• Problem to work on:
Without including any image, retype the records word for word.

[Stored data entries]
☆ ☆ ☆ ☆

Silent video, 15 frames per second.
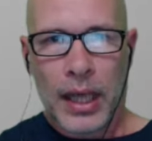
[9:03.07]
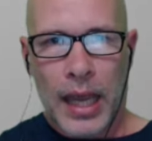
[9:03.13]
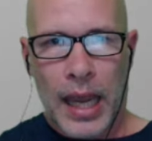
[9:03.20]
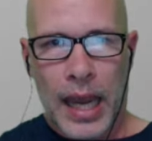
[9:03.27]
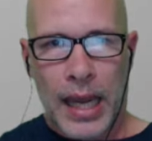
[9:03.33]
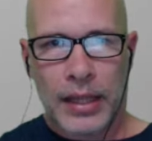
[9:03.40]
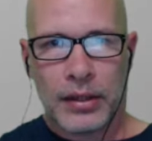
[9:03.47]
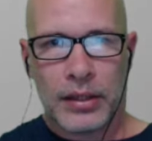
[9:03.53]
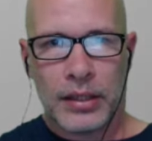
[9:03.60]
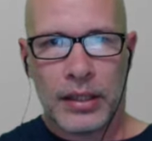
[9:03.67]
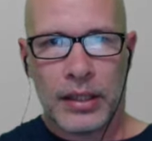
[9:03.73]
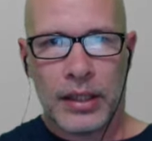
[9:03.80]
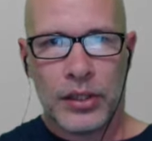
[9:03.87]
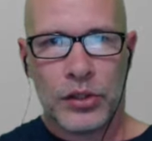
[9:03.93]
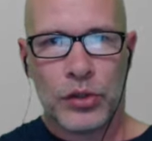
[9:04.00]
at the
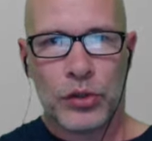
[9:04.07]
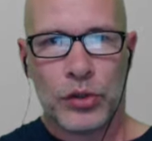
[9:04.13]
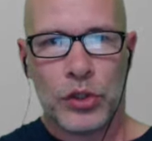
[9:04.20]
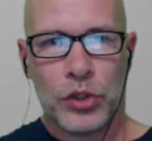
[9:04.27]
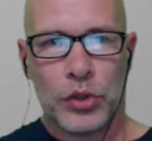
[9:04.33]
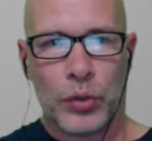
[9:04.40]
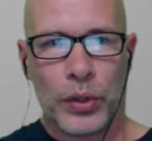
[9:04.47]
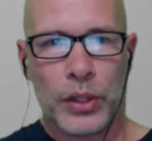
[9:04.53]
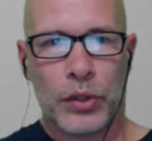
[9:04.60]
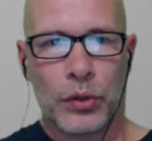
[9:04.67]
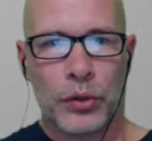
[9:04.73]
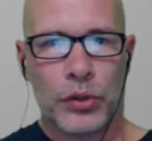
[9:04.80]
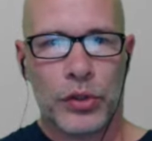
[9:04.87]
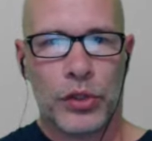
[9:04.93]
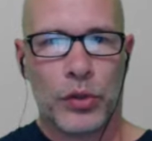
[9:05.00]
injured joint
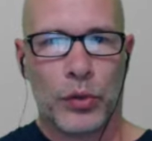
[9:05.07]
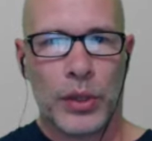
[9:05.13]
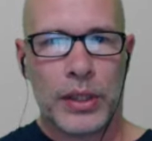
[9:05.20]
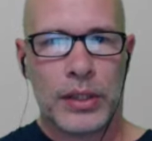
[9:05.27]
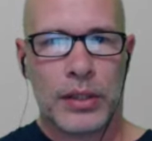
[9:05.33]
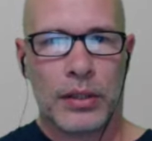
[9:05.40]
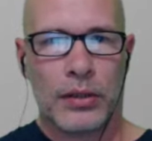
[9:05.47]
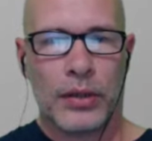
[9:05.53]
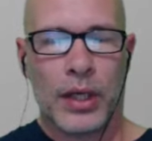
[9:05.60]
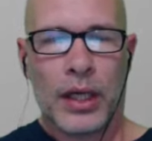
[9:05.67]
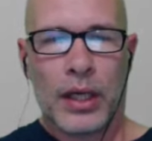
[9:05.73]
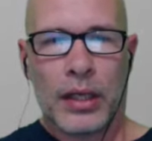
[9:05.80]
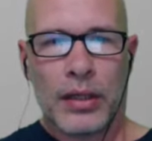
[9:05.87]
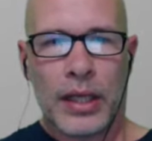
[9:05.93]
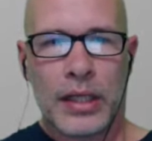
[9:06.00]
or joint. So
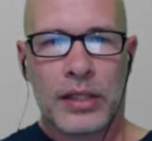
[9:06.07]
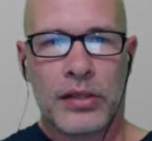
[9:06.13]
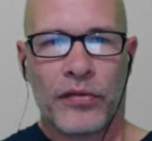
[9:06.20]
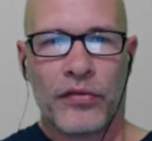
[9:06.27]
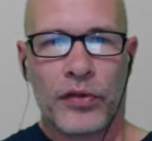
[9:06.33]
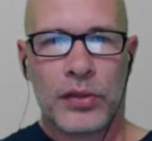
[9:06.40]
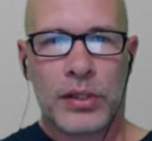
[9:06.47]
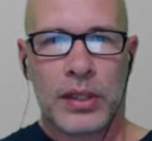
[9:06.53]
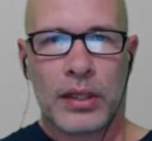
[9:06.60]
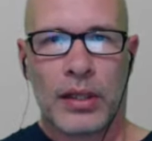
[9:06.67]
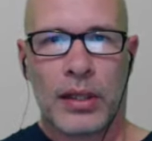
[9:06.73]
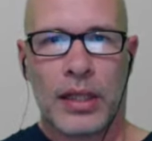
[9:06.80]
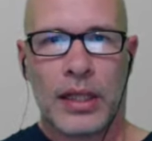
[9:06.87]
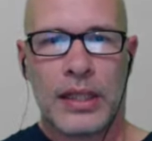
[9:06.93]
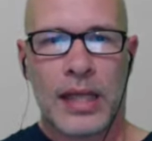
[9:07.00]
that's the first thing that
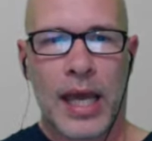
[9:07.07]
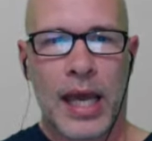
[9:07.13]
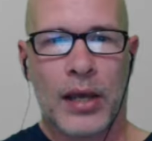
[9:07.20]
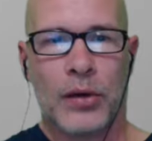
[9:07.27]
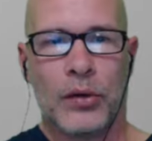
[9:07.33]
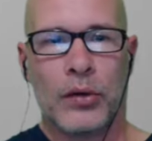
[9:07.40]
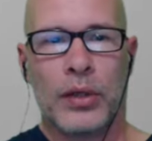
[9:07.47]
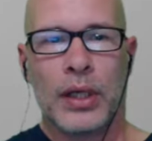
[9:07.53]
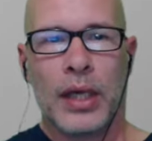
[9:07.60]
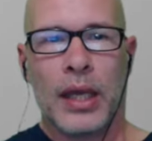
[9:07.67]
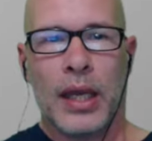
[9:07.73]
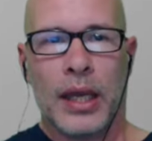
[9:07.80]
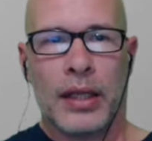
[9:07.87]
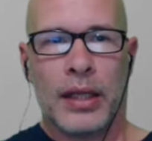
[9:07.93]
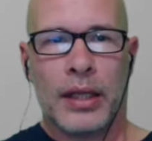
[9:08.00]
they tackle.
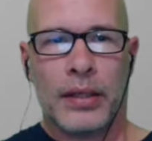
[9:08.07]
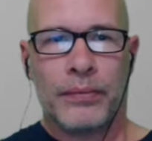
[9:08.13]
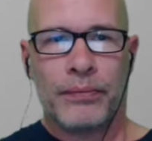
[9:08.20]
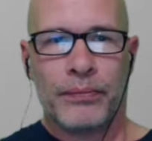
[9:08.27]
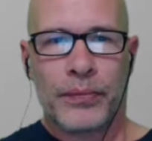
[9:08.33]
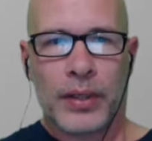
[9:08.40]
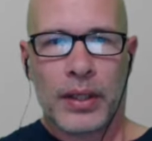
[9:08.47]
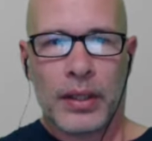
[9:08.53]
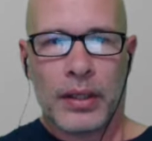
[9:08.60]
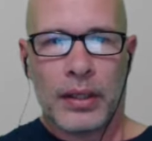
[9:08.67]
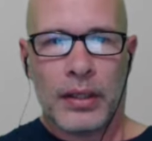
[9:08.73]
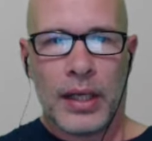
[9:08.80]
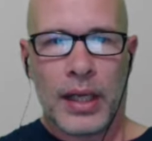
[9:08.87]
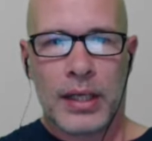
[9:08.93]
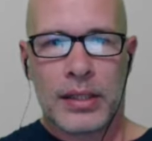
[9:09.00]
And then
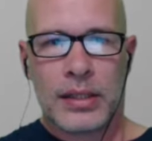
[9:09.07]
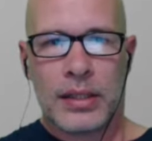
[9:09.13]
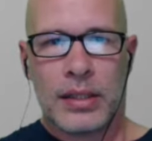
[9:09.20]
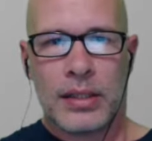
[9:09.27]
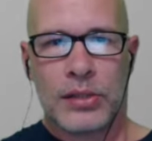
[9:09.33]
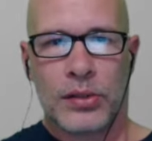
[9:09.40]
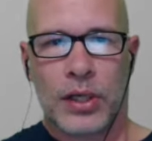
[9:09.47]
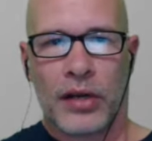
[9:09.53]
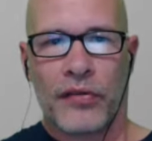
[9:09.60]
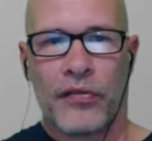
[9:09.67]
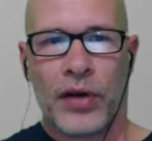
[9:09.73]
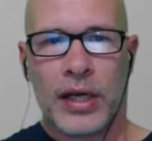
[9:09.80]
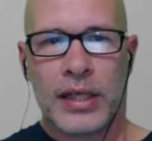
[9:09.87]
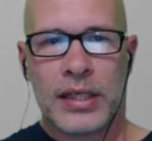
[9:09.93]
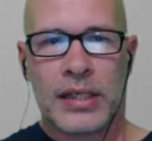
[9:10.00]
next is they're going to
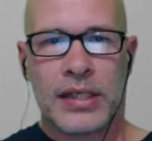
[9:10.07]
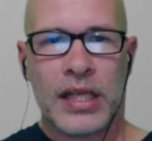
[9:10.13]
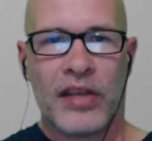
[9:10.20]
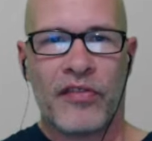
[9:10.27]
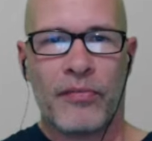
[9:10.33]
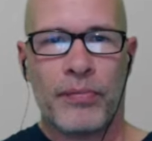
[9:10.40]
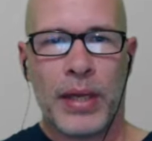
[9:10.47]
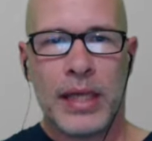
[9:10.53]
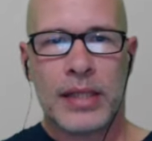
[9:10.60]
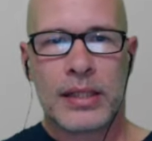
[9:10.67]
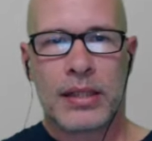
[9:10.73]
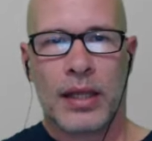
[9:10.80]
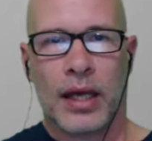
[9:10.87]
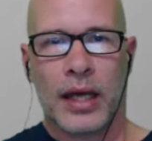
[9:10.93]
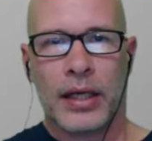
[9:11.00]
find a safe
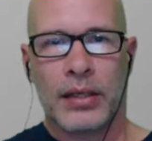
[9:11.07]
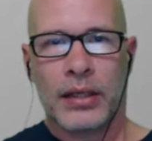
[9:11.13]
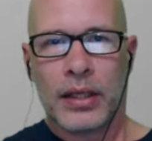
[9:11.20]
baseline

☆ ☆ ☆ ☆

• Output below:
Silent video, 15 frames per second.
[9:03.07]
[9:03.13]
[9:03.20]
[9:03.27]
[9:03.33]
[9:03.40]
[9:03.47]
[9:03.53]
[9:03.60]
[9:03.67]
[9:03.73]
[9:03.80]
[9:03.87]
[9:03.93]
[9:04.00]
at the
[9:04.07]
[9:04.13]
[9:04.20]
[9:04.27]
[9:04.33]
[9:04.40]
[9:04.47]
[9:04.53]
[9:04.60]
[9:04.67]
[9:04.73]
[9:04.80]
[9:04.87]
[9:04.93]
[9:05.00]
injured joint
[9:05.07]
[9:05.13]
[9:05.20]
[9:05.27]
[9:05.33]
[9:05.40]
[9:05.47]
[9:05.53]
[9:05.60]
[9:05.67]
[9:05.73]
[9:05.80]
[9:05.87]
[9:05.93]
[9:06.00]
or joint. So
[9:06.07]
[9:06.13]
[9:06.20]
[9:06.27]
[9:06.33]
[9:06.40]
[9:06.47]
[9:06.53]
[9:06.60]
[9:06.67]
[9:06.73]
[9:06.80]
[9:06.87]
[9:06.93]
[9:07.00]
that's the first thing that
[9:07.07]
[9:07.13]
[9:07.20]
[9:07.27]
[9:07.33]
[9:07.40]
[9:07.47]
[9:07.53]
[9:07.60]
[9:07.67]
[9:07.73]
[9:07.80]
[9:07.87]
[9:07.93]
[9:08.00]
they tackle.
[9:08.07]
[9:08.13]
[9:08.20]
[9:08.27]
[9:08.33]
[9:08.40]
[9:08.47]
[9:08.53]
[9:08.60]
[9:08.67]
[9:08.73]
[9:08.80]
[9:08.87]
[9:08.93]
[9:09.00]
And then
[9:09.07]
[9:09.13]
[9:09.20]
[9:09.27]
[9:09.33]
[9:09.40]
[9:09.47]
[9:09.53]
[9:09.60]
[9:09.67]
[9:09.73]
[9:09.80]
[9:09.87]
[9:09.93]
[9:10.00]
next is they're going to
[9:10.07]
[9:10.13]
[9:10.20]
[9:10.27]
[9:10.33]
[9:10.40]
[9:10.47]
[9:10.53]
[9:10.60]
[9:10.67]
[9:10.73]
[9:10.80]
[9:10.87]
[9:10.93]
[9:11.00]
find a safe
[9:11.07]
[9:11.13]
[9:11.20]
baseline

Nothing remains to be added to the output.